(Dataset excerpts)
▼

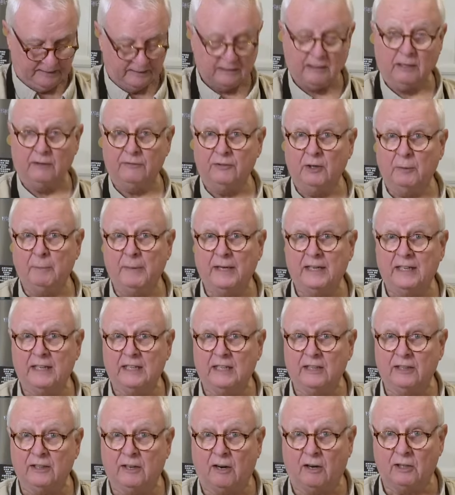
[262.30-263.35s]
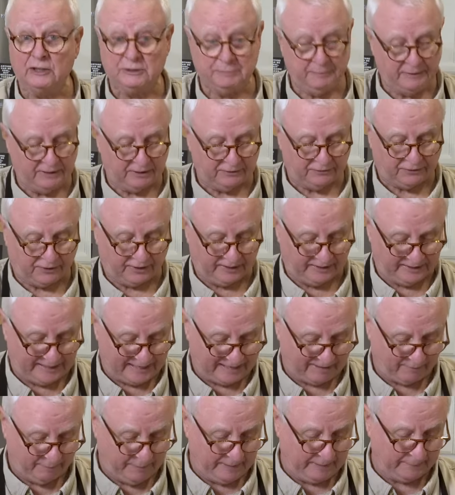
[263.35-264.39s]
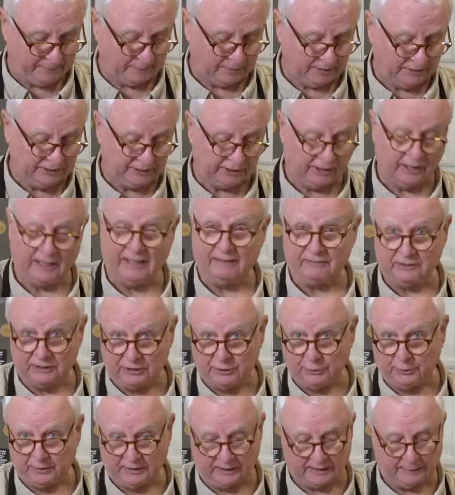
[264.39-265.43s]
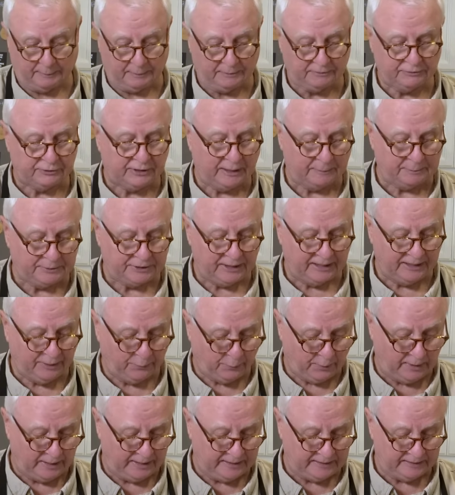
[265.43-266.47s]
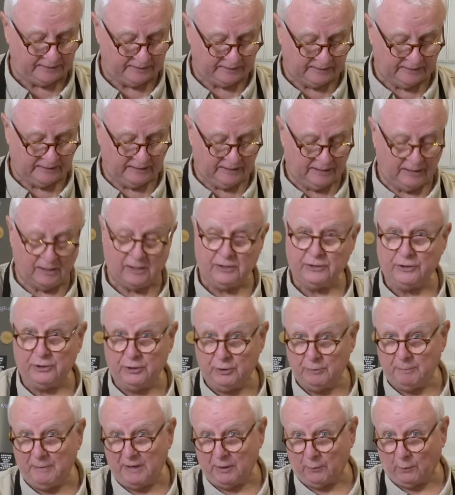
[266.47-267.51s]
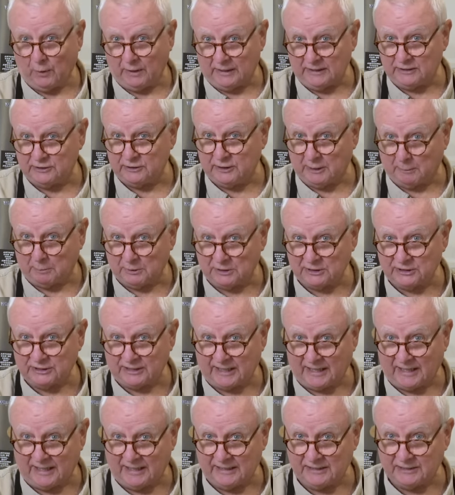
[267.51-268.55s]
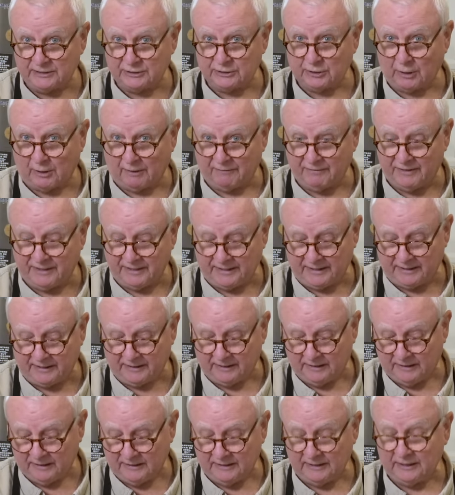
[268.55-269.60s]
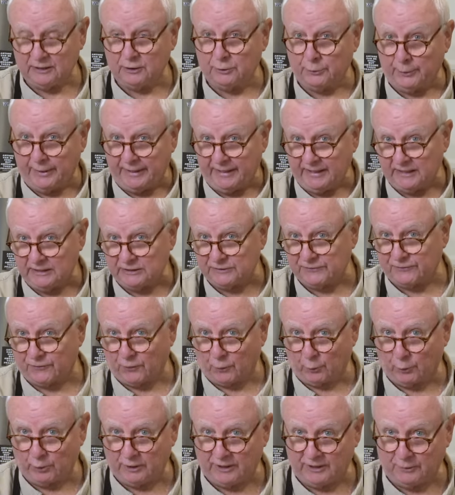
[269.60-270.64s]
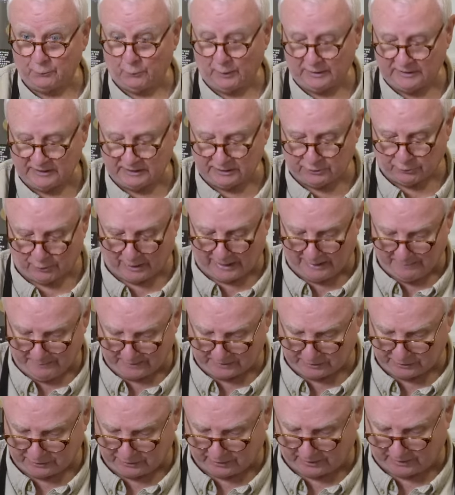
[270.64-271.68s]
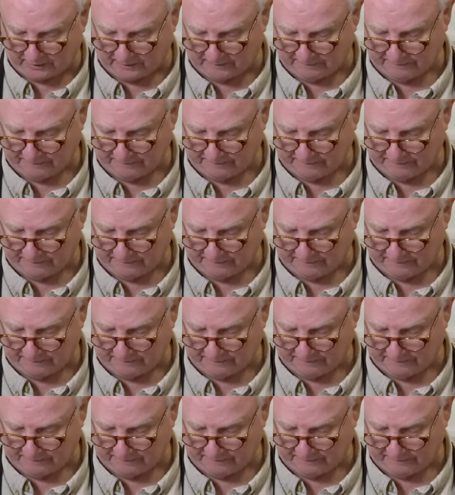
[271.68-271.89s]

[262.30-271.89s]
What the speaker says: Now, if you're making a large meal for a lot of people and you're going to have to do it in a couple of steps anyway, you may want to double the size of the ingredients for the wet and the dry mixture.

▲

→ Brief: Your answer must be an exact transcription of every entry, minus the pictures.

→ Written answer:
[262.30-263.35s]
[263.35-264.39s]
[264.39-265.43s]
[265.43-266.47s]
[266.47-267.51s]
[267.51-268.55s]
[268.55-269.60s]
[269.60-270.64s]
[270.64-271.68s]
[271.68-271.89s]

[262.30-271.89s]
What the speaker says: Now, if you're making a large meal for a lot of people and you're going to have to do it in a couple of steps anyway, you may want to double the size of the ingredients for the wet and the dry mixture.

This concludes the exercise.